Reference ranges for blood tests, showing usual ranges for triglycerides (increasing with age) in orange at right.

The National Cholesterol Education Program has set guidelines for triglyceride levels:

| Level |  | Interpretation |
| (mg/dL) | (mmol/L) |
| < 150 | < 1.70 | Normal range – low risk |
| 150–199 | 1.70–2.25 | Slightly above normal |
| 200–499 | 2.26–5.65 | Some risk |
| 500 or higher | > 5.65 | Very high – high risk |

These levels are tested after fasting 8 to 12 hours. Triglyceride levels remain temporarily higher for a period after eating.

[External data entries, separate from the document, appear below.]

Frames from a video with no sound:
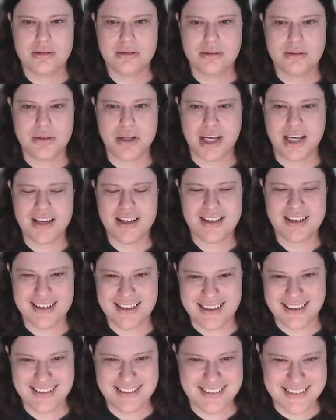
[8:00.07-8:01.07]
Okay.
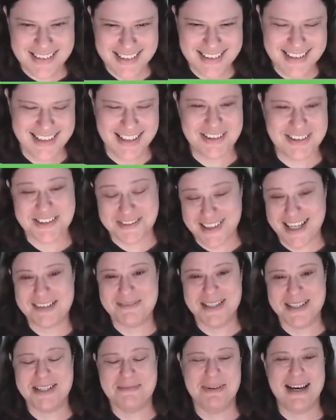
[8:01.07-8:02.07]
I was right
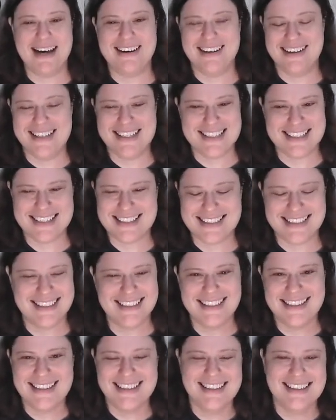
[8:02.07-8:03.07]
about the pattern.
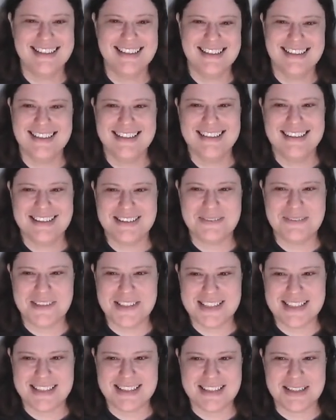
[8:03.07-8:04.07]
The
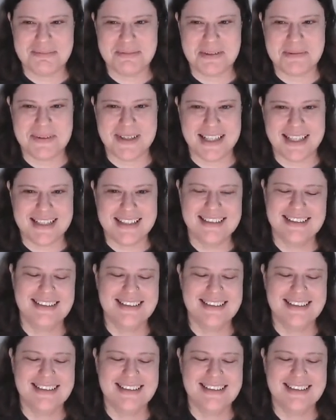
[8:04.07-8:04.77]
word didn't come to mind.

The AHA recommends an optimal triglyceride level of 100mg/dL (1.1mmol/L) or lower to improve heart health.

==Screening==
In 2016, the United States Preventive Services Task Force concluded that testing the general population under the age of 40 without symptoms is of unclear benefit.

==Treatment==
Lifestyle changes including weight loss, exercise and dietary modification may improve hypertriglyceridemia. This may include dietary changes such as restriction of fat and carbohydrates (specifically fructose and sugar-sweetened beverages) and increased consumption of omega-3 fatty acids from algae, nuts, and seeds.

The decision to treat hypertriglyceridemia with medication depends on the levels and on the presence of other risk factors for cardiovascular disease. Very high levels that would increase the risk of pancreatitis is treated with a drug from the fibrate class. Niacin and omega-3 fatty acids as well as drugs from the statin class may be used in conjunction, with statins being the main drug treatment for moderate hypertriglyceridemia where reduction of cardiovascular risk is required. Medications are recommended in those with high levels of triglycerides that are not corrected with lifestyle modifications, with fibrates being recommended first. Epanova (omega-3-carboxylic acids) is another prescription drug used to treat very high levels of blood triglycerides.

== Epidemiology ==
As of 2006, the prevalence of hypertriglyceridemia in the United States was 30%.

==Research==

Analysis of the genes in depression and anxiety showed those linked solely to depression were also linked to hypertriglyceridemia.

==Etymology==
The word hypertriglyceridemia uses combining forms of hyper- + triglyceride + -emia, thus corresponding to "high triglyceride levels in the blood" or "too many triglycerides in the blood".